Jacques llega todos los días a las cinco a prender los hornos de la pastelería que lleva su nombre. Detrás suyo entran setenta personas a amasar las baguetes, a batir los huevos y a porcionar las frutas para sus clientes del turno “antes de abrir” que ha diseñado especialmente en un horario de cinco y media a ocho de la mañana. El movimiento de la calle 109 lo inauguran las camionetas blindadas que antes de detenerse frente a la única casa francesa de la cuadra, ya se han asegurado de que los cocineros tengan el delantal puesto. A esta hora los comensales entran por la puerta de atrás que va directamente a la cocina donde el personal está listo para atender a quienes no tienen más de una hora para esperar unos huevos revueltos con capuchino.
El ejército entrenada por el francés Jacques Anato sabe que de las paredes de esa casa no pueden salir las palabras que se hablen allí. Sus ojos deben estar puestos en la yema de los huevos y sus oídos atentos al hervor del chocolate. Los meseros pendientes para alistar los cubiertos de la mesa de los expresidentes o sí es Amparo Grisales, la creme brulee de maracuyá en el salón azul emperador.

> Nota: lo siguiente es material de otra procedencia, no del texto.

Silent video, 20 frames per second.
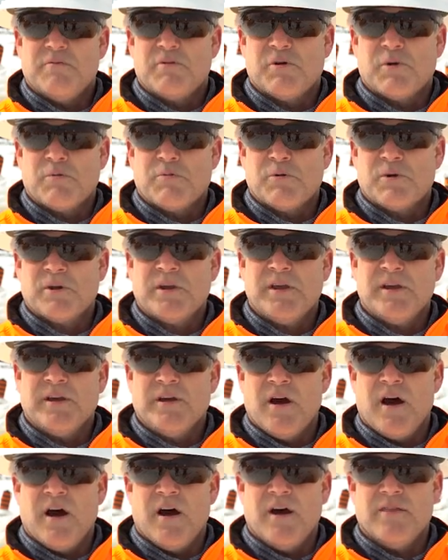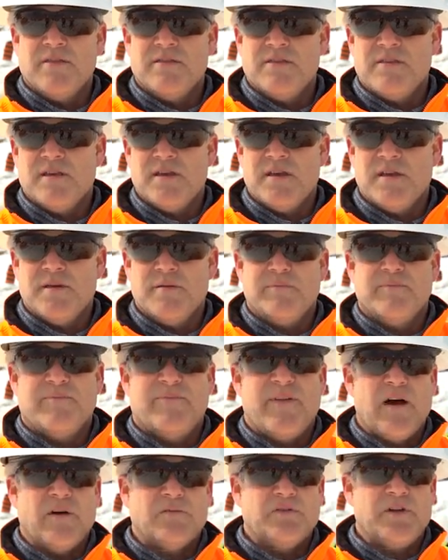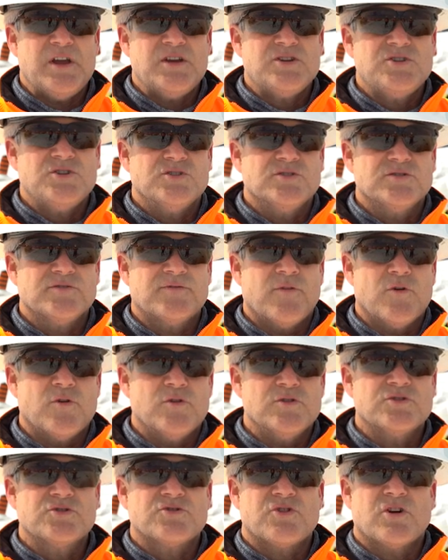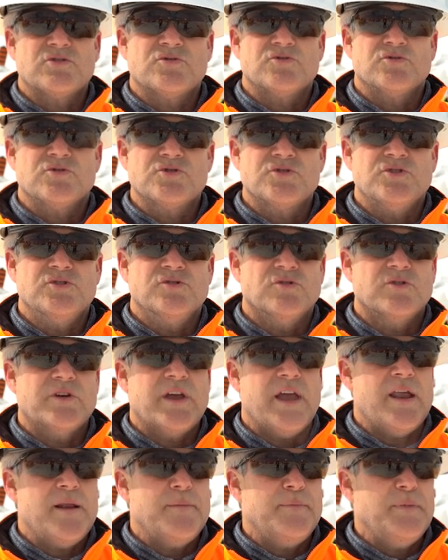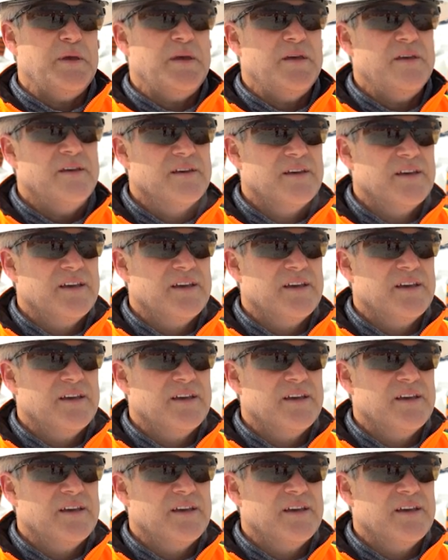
we're working on the foundations for the structural steel canopyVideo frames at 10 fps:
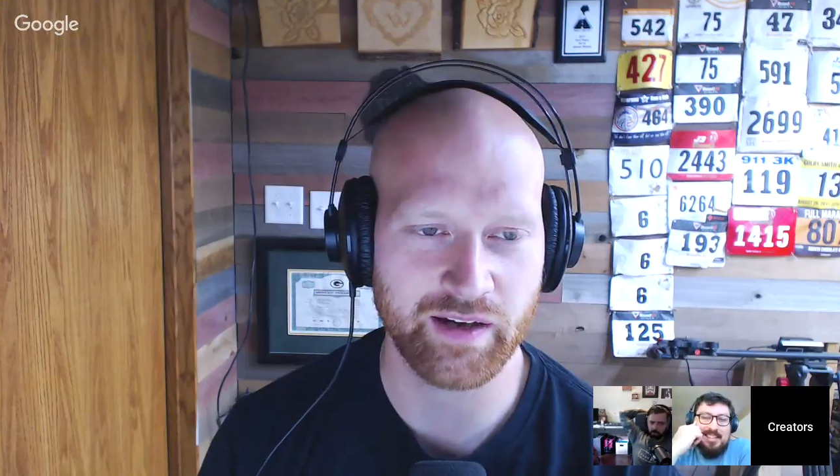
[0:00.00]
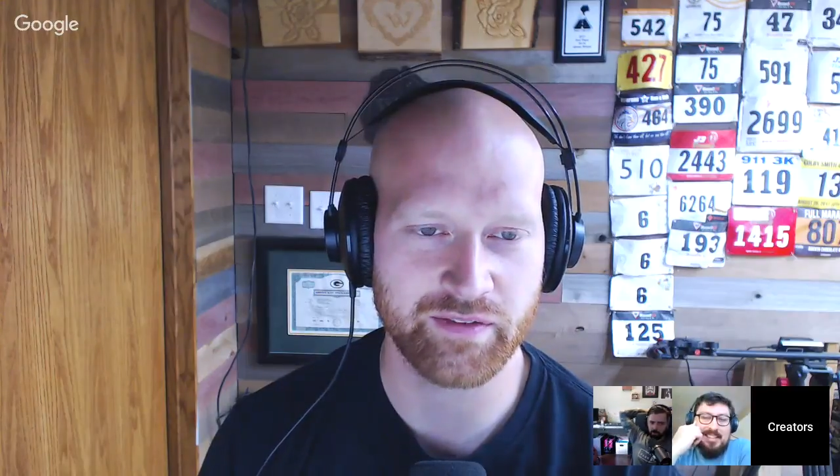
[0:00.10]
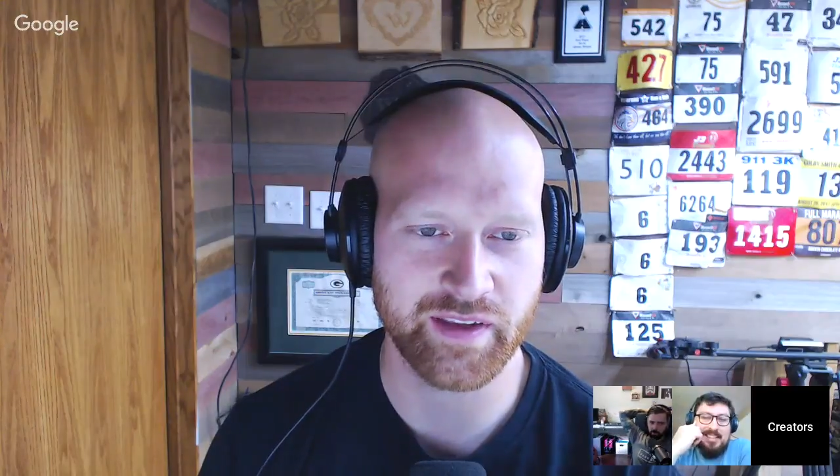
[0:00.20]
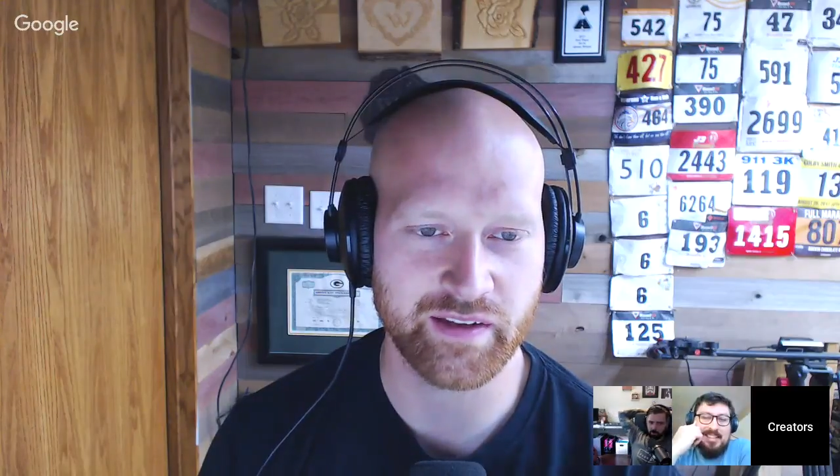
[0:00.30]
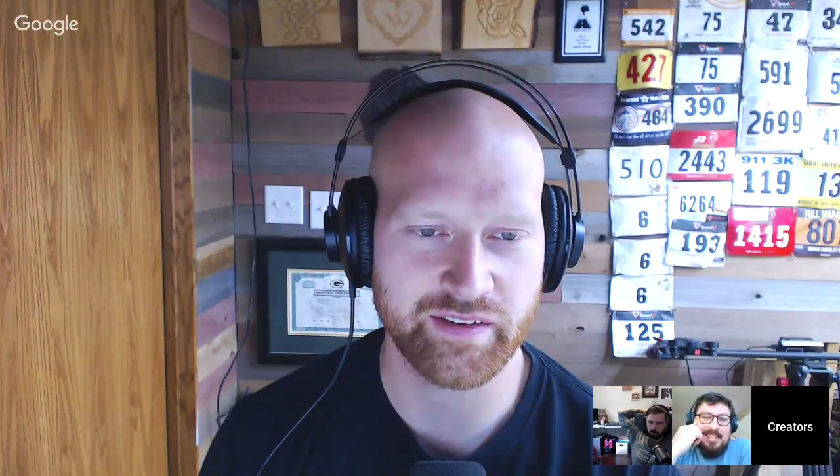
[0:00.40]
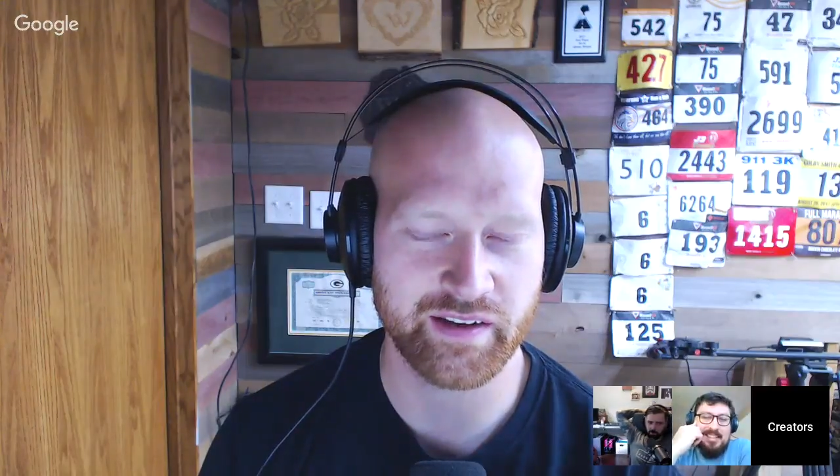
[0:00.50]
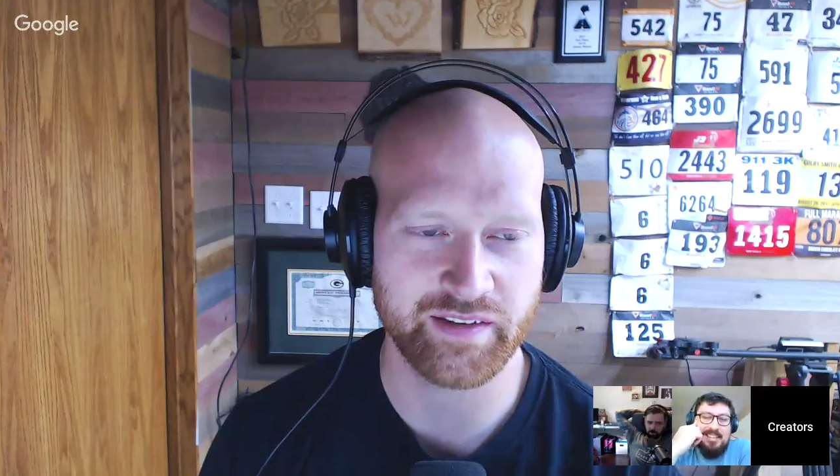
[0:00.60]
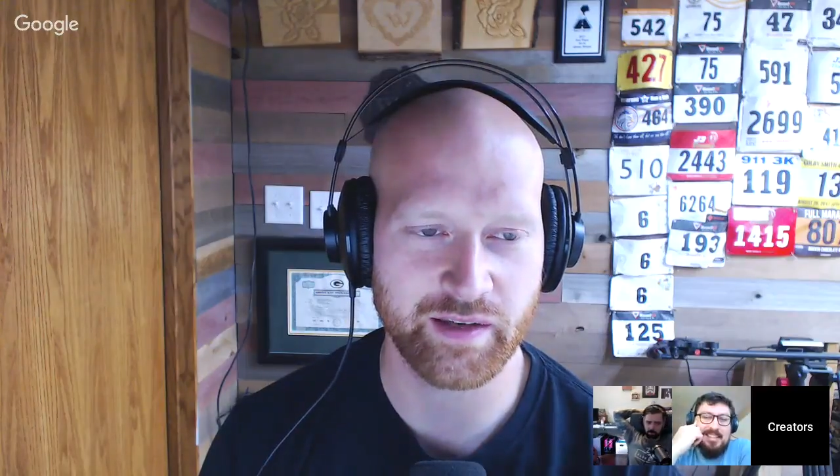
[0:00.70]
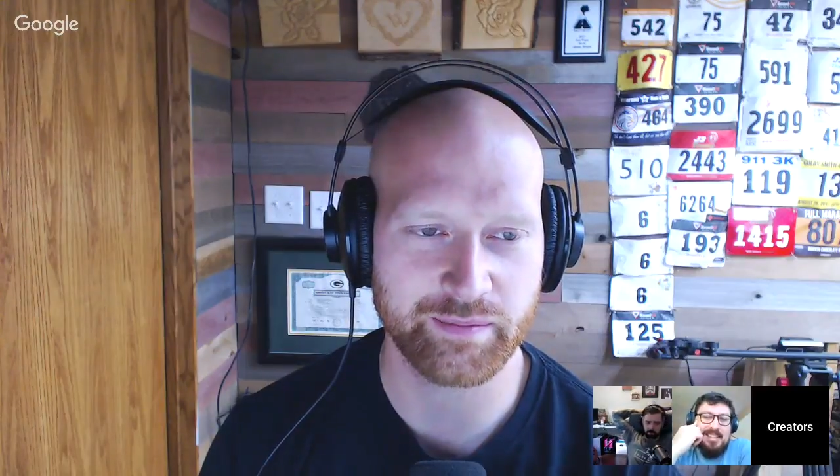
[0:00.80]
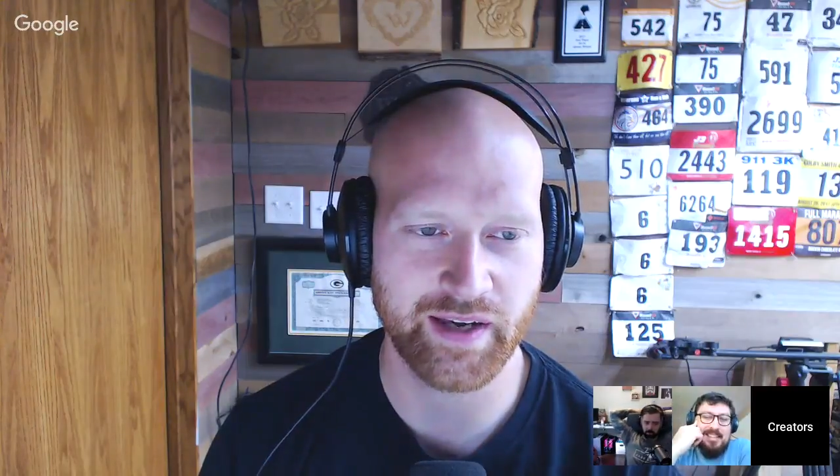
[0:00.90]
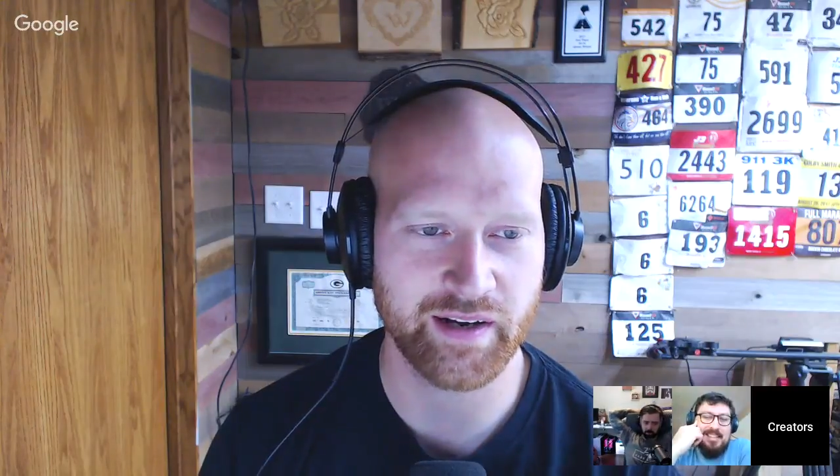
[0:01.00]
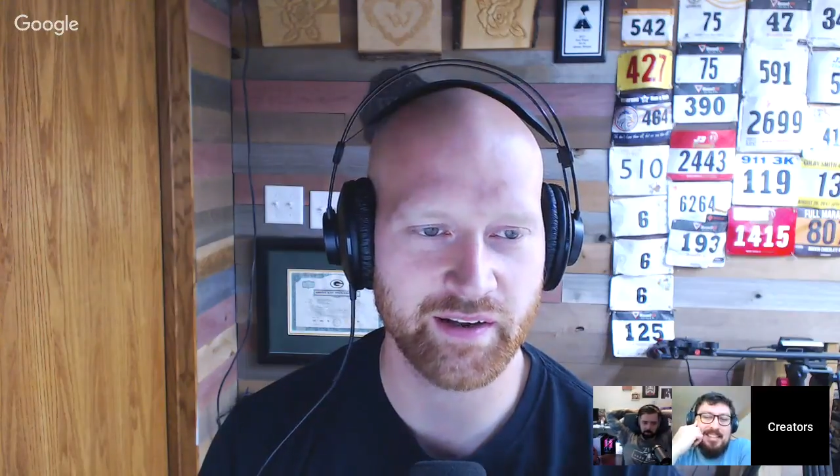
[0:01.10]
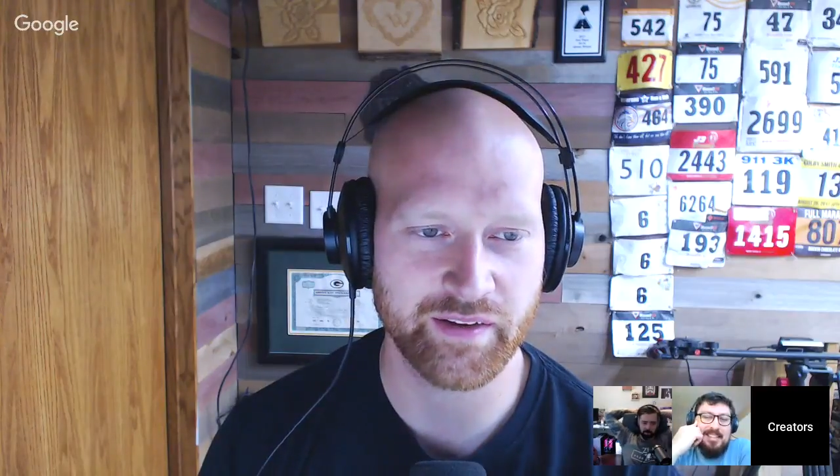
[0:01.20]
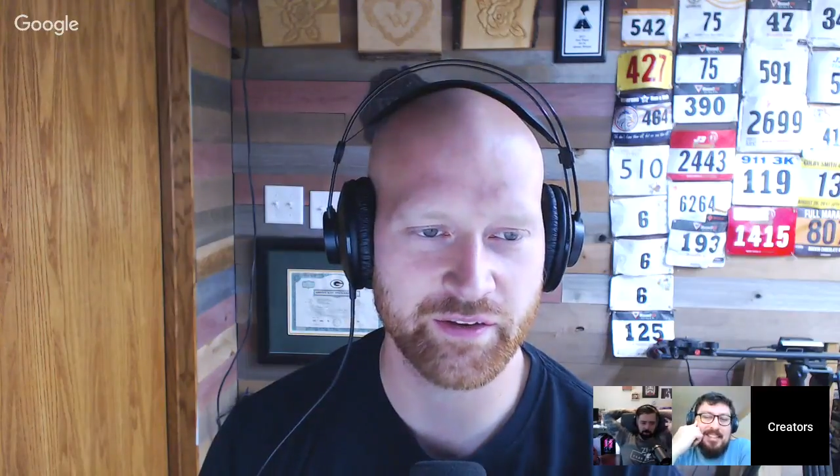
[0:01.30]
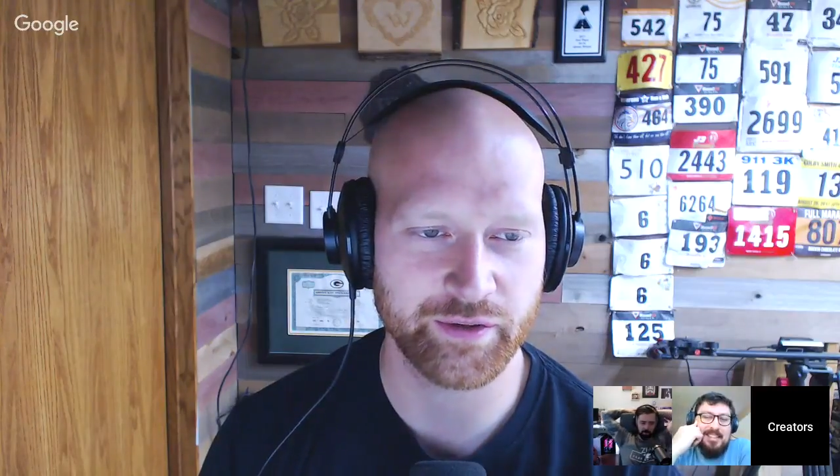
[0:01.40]
of the exact same data on
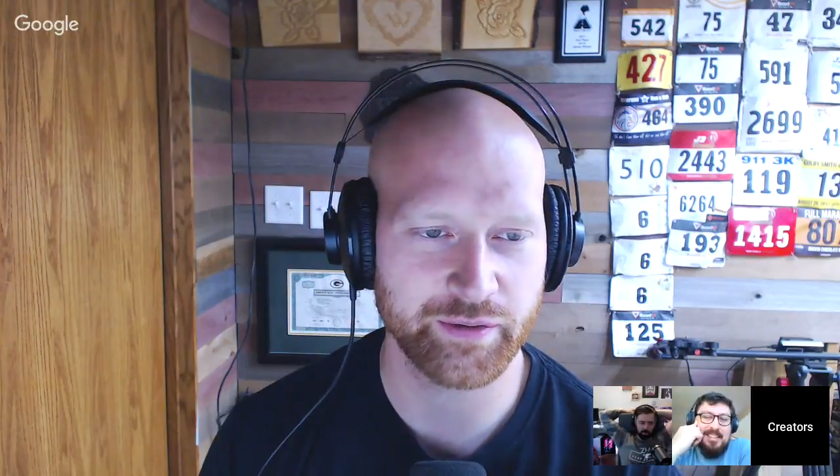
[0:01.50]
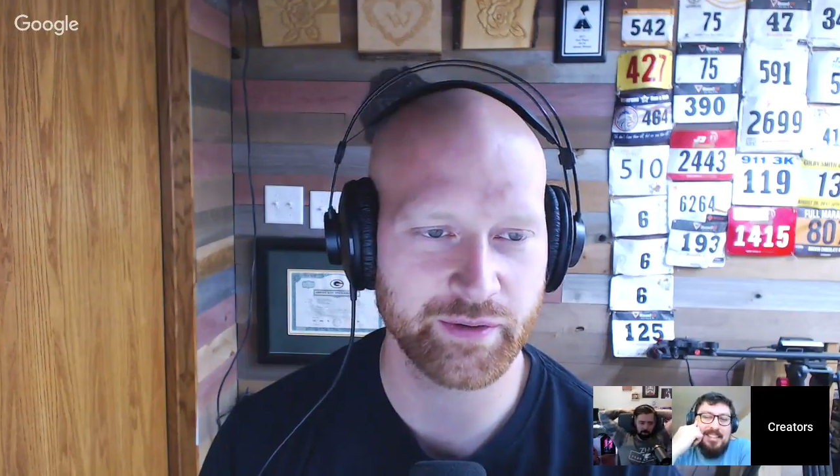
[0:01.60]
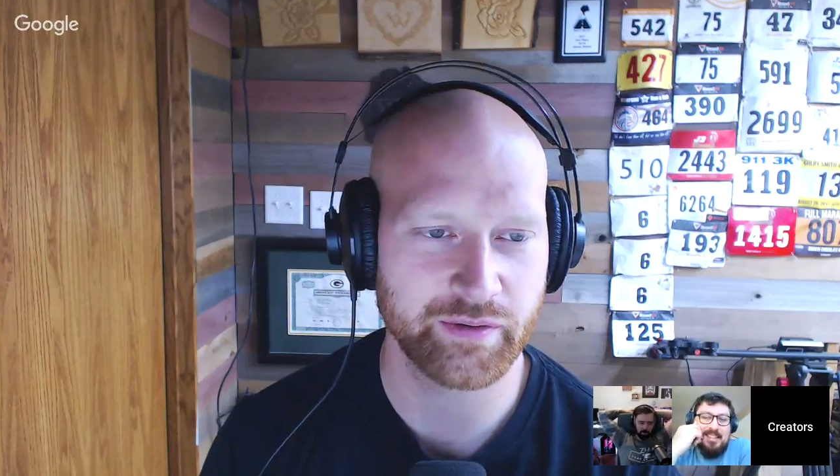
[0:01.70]
the 2.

Allí a cada empleado se le llama por su nombre. Maritza hace las milhojas, postres que Jacques compara con la felicidad. José hace unos panes de avena que son de la línea “adelgazante” pero que no tienen nada que envidiarle a uno engordador. Guillermo hace la masa brioche para la pastelería de lujo, Liliana los sánduches de roastbeef y Freddy las terrinas que son tortas de carne. Ellos antes de llegara aquí eran celadores, cajeros de supermercado o empleadas del servicio pero Jacques les ha enseñado todo pues como el mismo dice prefiere invertir en la gente antes que en la harina.
Jacques Anato llegó a Colombia cuando las bombas de Pablo Escobar eran noticia.
Aterrizó un sábado a las once de la noche en el centro de Bogotá siendo universitario y a los cuatro meses conoció a Adriana, una cartagenera de familia libanesa y se casó. En ese momento la única pastelería francesa que existía en la ciudad era Michel. Había un terreno para competir pero Jacques no quería ser el cliché del francés con el esfero en la oreja ni vender huevos a cien pesos con ponqué Ramo, sino montar una pastelería de lujo.
Jacques aprendió a hacer pan a la fuerza una mañana en que su panadero no fue a trabajar y los clientes pedían a gritos un croissant. Como fiel cristiano que es, dice que Dios le mostró los dones que tenían sus manos. Calculó el agua, midió la harina y vio como el pan crecía en el horno; desde ese momento se convirtió en el panadero de su negocio. Jacques es devoto de la Iglesia cristiana El lugar de su presencia. Allí asiste sin falta todos los martes y jueves antes que salga el sol.
Este cocinero sobreviviente de un cáncer produce una carta de 700 platos en la que no hay cuchuco, mazamorra, arepa de huevo ni sancocho porque no es lo que sabe hacer. Su cocina parece sacada de la película Ratatouille incluso por la puerta roja que despacha los pedidos. Lo suyo es el filet mignon, el pato a la naranja y la boullabaise.
Jacques amanece con el olor del pan caliente en la nariz y se saborea pensando en una sopa de cebolla. Todos los días se despierta para ofrecer panes que unan a partidos políticos y candidatos rivales en torno a un buen desayuno. Él no ve noticias pero sabe que en su casa se cocinan todas, por eso cada mañana espera a sus protagonistas quienes siempre salen con un pan debajo del brazo.